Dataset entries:
_ _ _ _ _
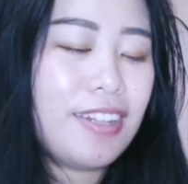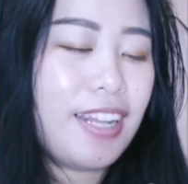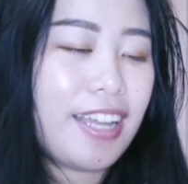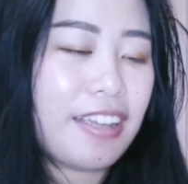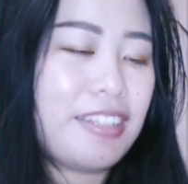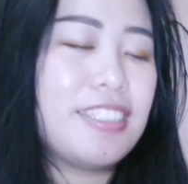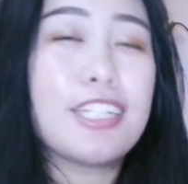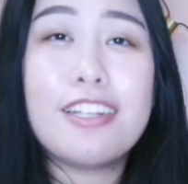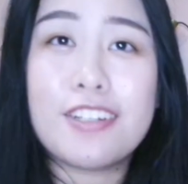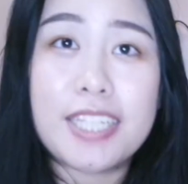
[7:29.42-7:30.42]
like it's
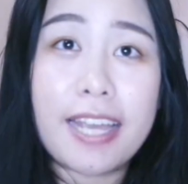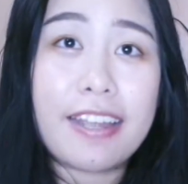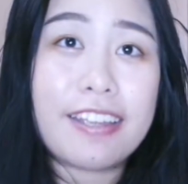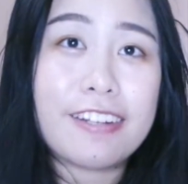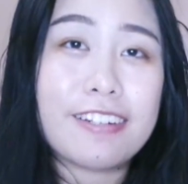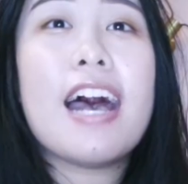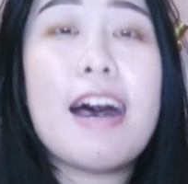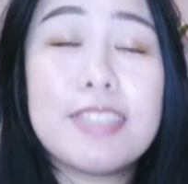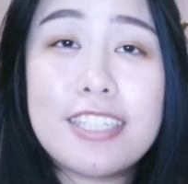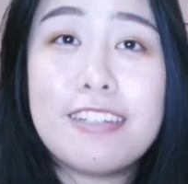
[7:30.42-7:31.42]
a little tight here.
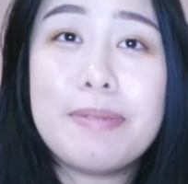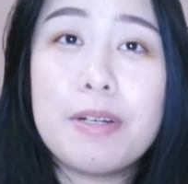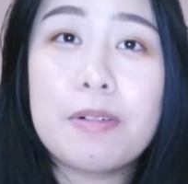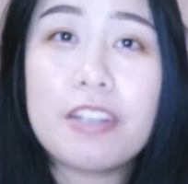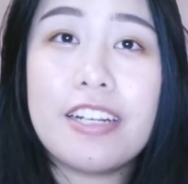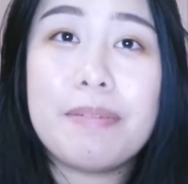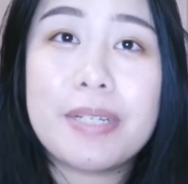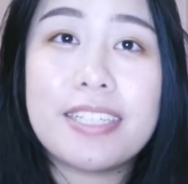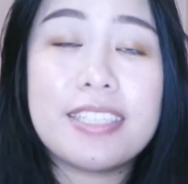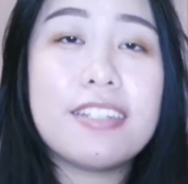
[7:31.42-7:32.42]
I was a little bit worried
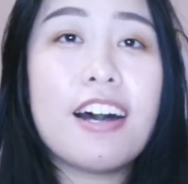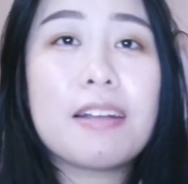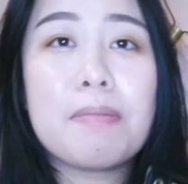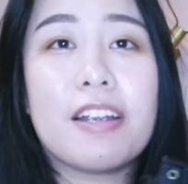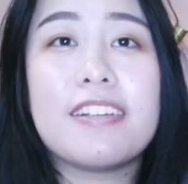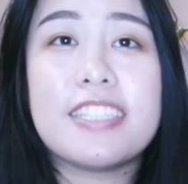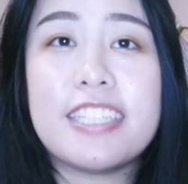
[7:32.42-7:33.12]
because Doc Martens,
_ _ _ _ _
Repeat all the records above exactly, leaving out any pictures.

[7:29.42-7:30.42]
like it's
[7:30.42-7:31.42]
a little tight here.
[7:31.42-7:32.42]
I was a little bit worried
[7:32.42-7:33.12]
because Doc Martens,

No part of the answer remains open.